• ABOUT THIS EXERCISE
Output the entries below exactly as written, omitting pictures.

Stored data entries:
Content starts
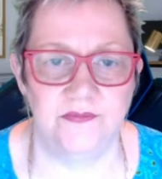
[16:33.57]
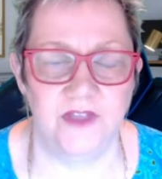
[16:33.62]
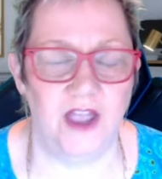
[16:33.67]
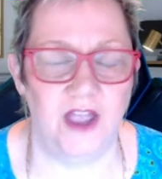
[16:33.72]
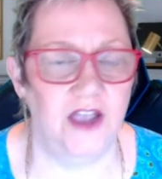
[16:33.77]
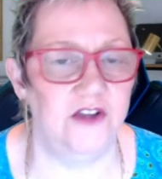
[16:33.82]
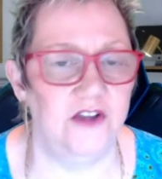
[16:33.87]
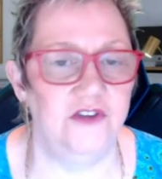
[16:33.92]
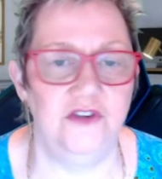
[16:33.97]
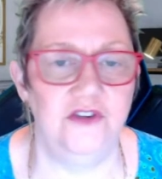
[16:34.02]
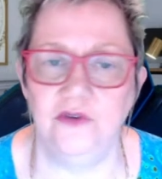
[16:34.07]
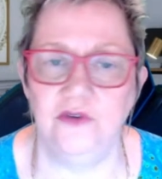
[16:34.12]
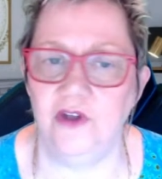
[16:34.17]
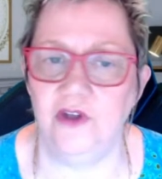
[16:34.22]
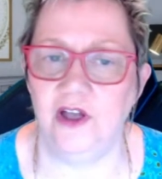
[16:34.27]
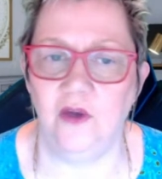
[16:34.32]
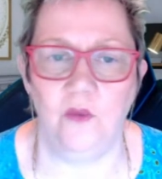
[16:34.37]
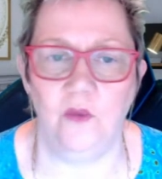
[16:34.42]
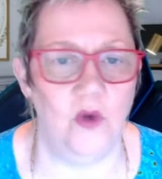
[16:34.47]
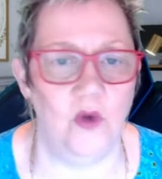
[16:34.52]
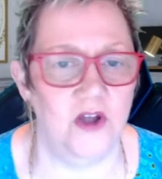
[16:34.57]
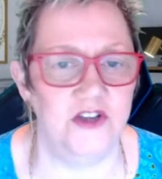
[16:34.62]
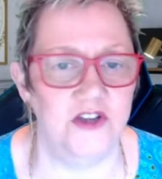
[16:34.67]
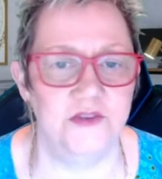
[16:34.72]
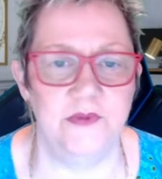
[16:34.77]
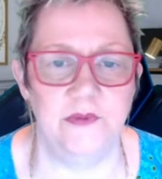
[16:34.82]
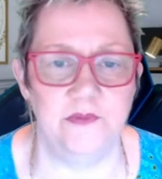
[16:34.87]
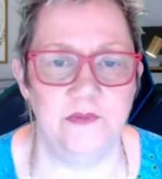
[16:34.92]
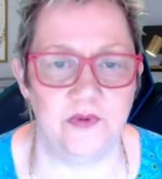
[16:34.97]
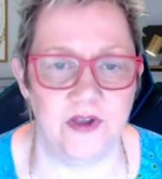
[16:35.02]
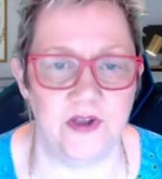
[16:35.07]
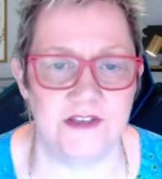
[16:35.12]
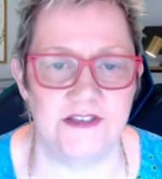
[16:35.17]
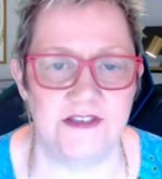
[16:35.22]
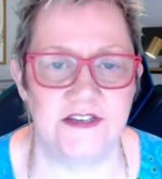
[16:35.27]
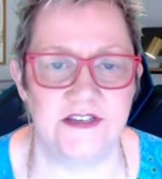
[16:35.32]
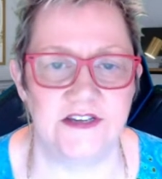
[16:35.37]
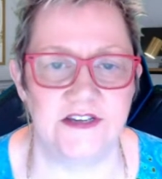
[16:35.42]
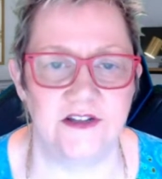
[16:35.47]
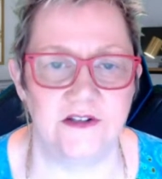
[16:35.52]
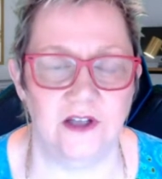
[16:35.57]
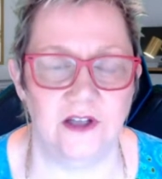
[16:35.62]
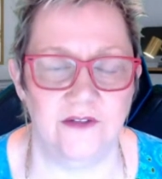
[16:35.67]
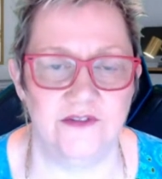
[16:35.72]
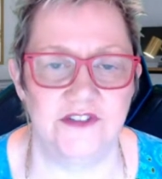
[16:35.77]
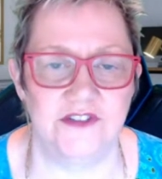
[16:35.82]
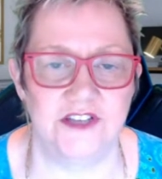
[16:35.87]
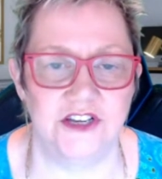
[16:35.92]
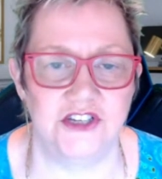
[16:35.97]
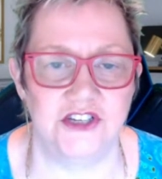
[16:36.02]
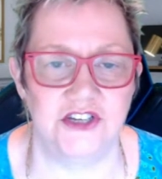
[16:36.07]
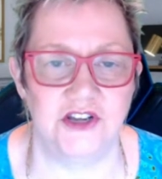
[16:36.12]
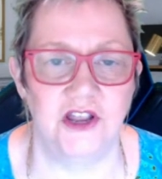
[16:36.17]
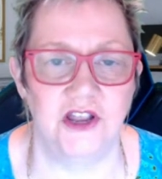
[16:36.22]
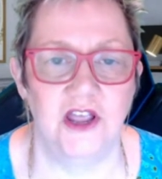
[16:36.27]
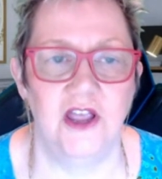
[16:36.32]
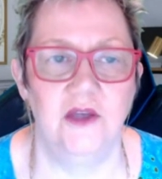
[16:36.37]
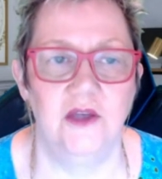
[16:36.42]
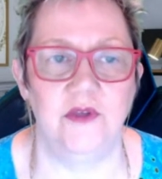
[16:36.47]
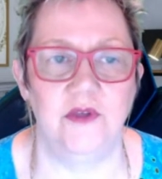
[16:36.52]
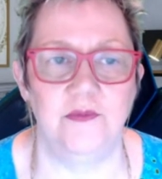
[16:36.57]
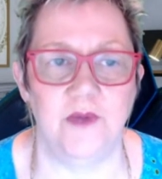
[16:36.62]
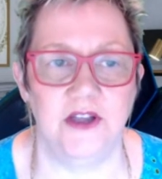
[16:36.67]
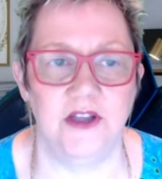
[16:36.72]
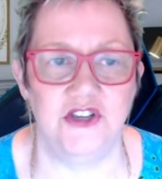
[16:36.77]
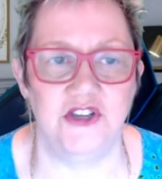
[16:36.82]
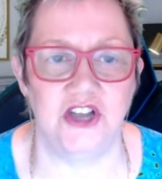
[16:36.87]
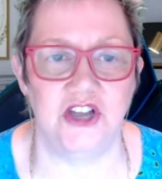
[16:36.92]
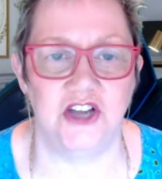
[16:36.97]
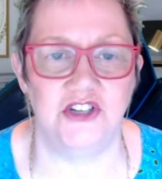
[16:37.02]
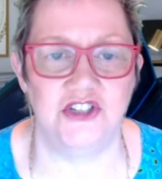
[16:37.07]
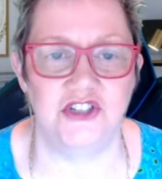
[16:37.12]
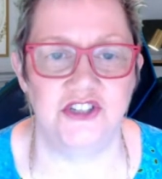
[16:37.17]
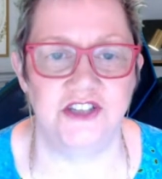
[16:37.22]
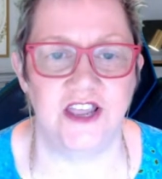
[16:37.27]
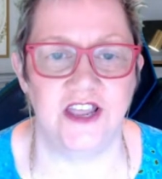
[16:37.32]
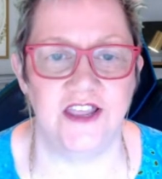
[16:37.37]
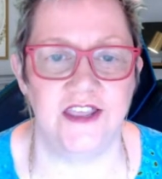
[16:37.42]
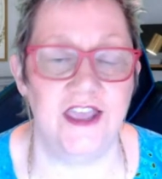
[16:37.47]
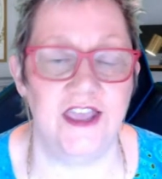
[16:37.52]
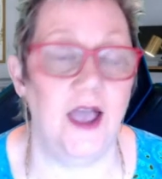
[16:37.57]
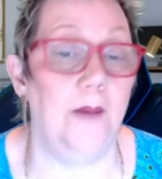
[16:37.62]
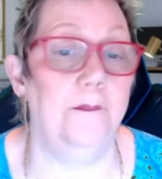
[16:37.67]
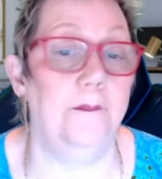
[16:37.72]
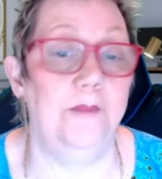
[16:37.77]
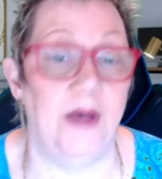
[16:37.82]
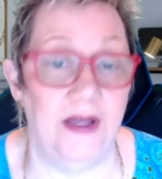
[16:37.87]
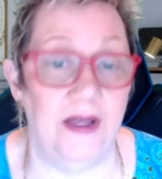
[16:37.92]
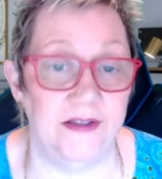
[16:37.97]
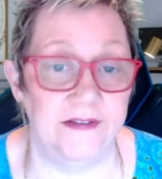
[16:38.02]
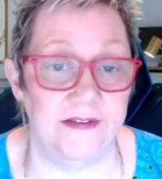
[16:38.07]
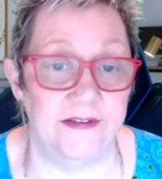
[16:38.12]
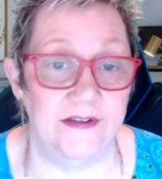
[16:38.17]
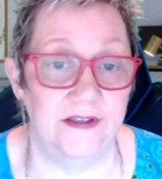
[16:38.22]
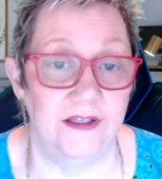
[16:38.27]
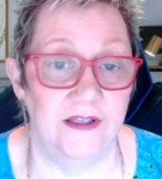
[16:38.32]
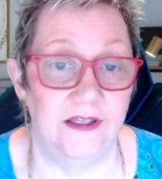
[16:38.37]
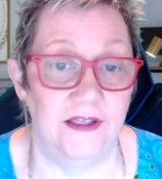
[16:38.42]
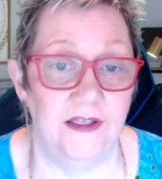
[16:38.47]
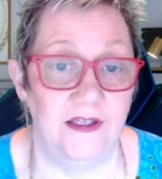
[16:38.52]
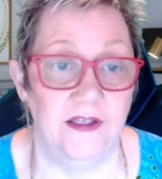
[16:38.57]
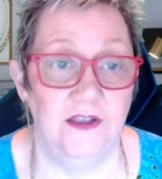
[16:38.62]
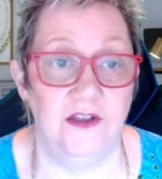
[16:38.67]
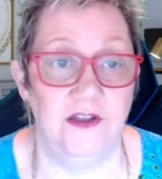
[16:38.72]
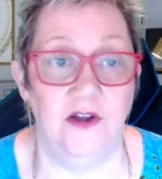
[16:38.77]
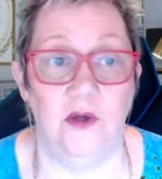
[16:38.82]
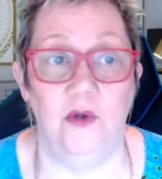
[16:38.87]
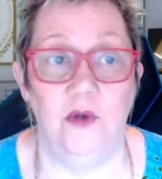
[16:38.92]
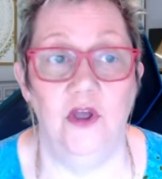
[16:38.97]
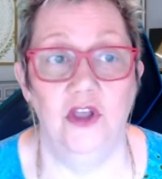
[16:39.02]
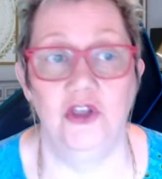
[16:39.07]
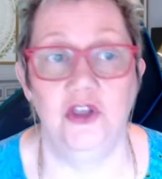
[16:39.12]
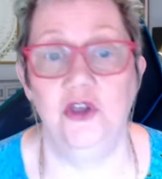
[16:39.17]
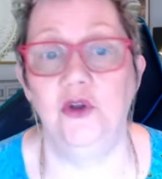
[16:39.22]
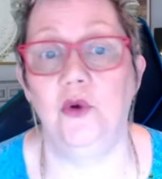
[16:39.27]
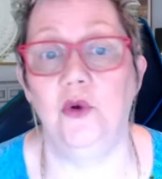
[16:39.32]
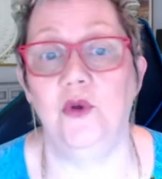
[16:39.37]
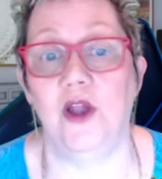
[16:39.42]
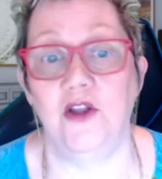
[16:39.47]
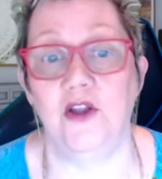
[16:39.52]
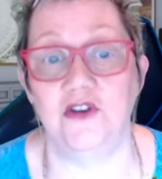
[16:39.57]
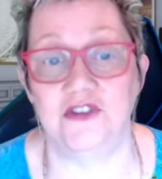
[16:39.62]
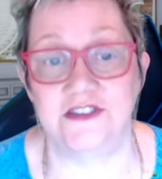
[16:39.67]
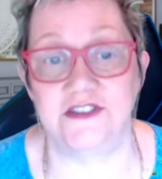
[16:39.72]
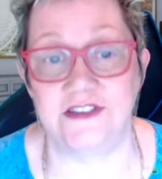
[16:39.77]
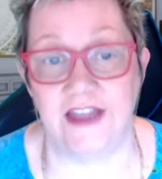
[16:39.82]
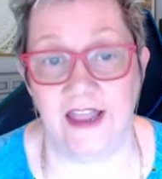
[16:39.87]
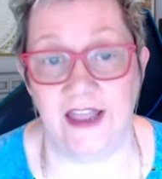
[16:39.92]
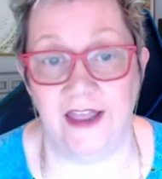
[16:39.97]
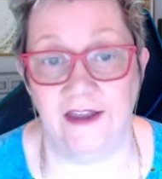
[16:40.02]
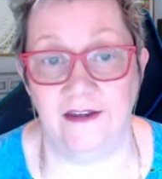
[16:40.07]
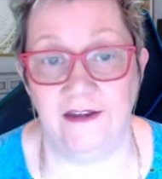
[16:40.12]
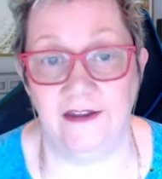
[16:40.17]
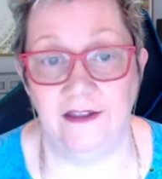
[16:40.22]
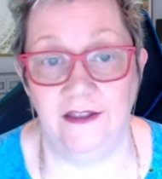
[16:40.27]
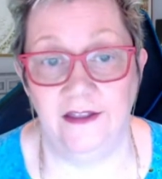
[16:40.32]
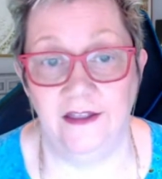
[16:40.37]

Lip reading: I do not want to be present in a conversation with my judge, say, yeah, but, you don't understand.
Content ends
• TASK SOLUTION
[16:33.57]
[16:33.62]
[16:33.67]
[16:33.72]
[16:33.77]
[16:33.82]
[16:33.87]
[16:33.92]
[16:33.97]
[16:34.02]
[16:34.07]
[16:34.12]
[16:34.17]
[16:34.22]
[16:34.27]
[16:34.32]
[16:34.37]
[16:34.42]
[16:34.47]
[16:34.52]
[16:34.57]
[16:34.62]
[16:34.67]
[16:34.72]
[16:34.77]
[16:34.82]
[16:34.87]
[16:34.92]
[16:34.97]
[16:35.02]
[16:35.07]
[16:35.12]
[16:35.17]
[16:35.22]
[16:35.27]
[16:35.32]
[16:35.37]
[16:35.42]
[16:35.47]
[16:35.52]
[16:35.57]
[16:35.62]
[16:35.67]
[16:35.72]
[16:35.77]
[16:35.82]
[16:35.87]
[16:35.92]
[16:35.97]
[16:36.02]
[16:36.07]
[16:36.12]
[16:36.17]
[16:36.22]
[16:36.27]
[16:36.32]
[16:36.37]
[16:36.42]
[16:36.47]
[16:36.52]
[16:36.57]
[16:36.62]
[16:36.67]
[16:36.72]
[16:36.77]
[16:36.82]
[16:36.87]
[16:36.92]
[16:36.97]
[16:37.02]
[16:37.07]
[16:37.12]
[16:37.17]
[16:37.22]
[16:37.27]
[16:37.32]
[16:37.37]
[16:37.42]
[16:37.47]
[16:37.52]
[16:37.57]
[16:37.62]
[16:37.67]
[16:37.72]
[16:37.77]
[16:37.82]
[16:37.87]
[16:37.92]
[16:37.97]
[16:38.02]
[16:38.07]
[16:38.12]
[16:38.17]
[16:38.22]
[16:38.27]
[16:38.32]
[16:38.37]
[16:38.42]
[16:38.47]
[16:38.52]
[16:38.57]
[16:38.62]
[16:38.67]
[16:38.72]
[16:38.77]
[16:38.82]
[16:38.87]
[16:38.92]
[16:38.97]
[16:39.02]
[16:39.07]
[16:39.12]
[16:39.17]
[16:39.22]
[16:39.27]
[16:39.32]
[16:39.37]
[16:39.42]
[16:39.47]
[16:39.52]
[16:39.57]
[16:39.62]
[16:39.67]
[16:39.72]
[16:39.77]
[16:39.82]
[16:39.87]
[16:39.92]
[16:39.97]
[16:40.02]
[16:40.07]
[16:40.12]
[16:40.17]
[16:40.22]
[16:40.27]
[16:40.32]
[16:40.37]

Lip reading: I do not want to be present in a conversation with my judge, say, yeah, but, you don't understand.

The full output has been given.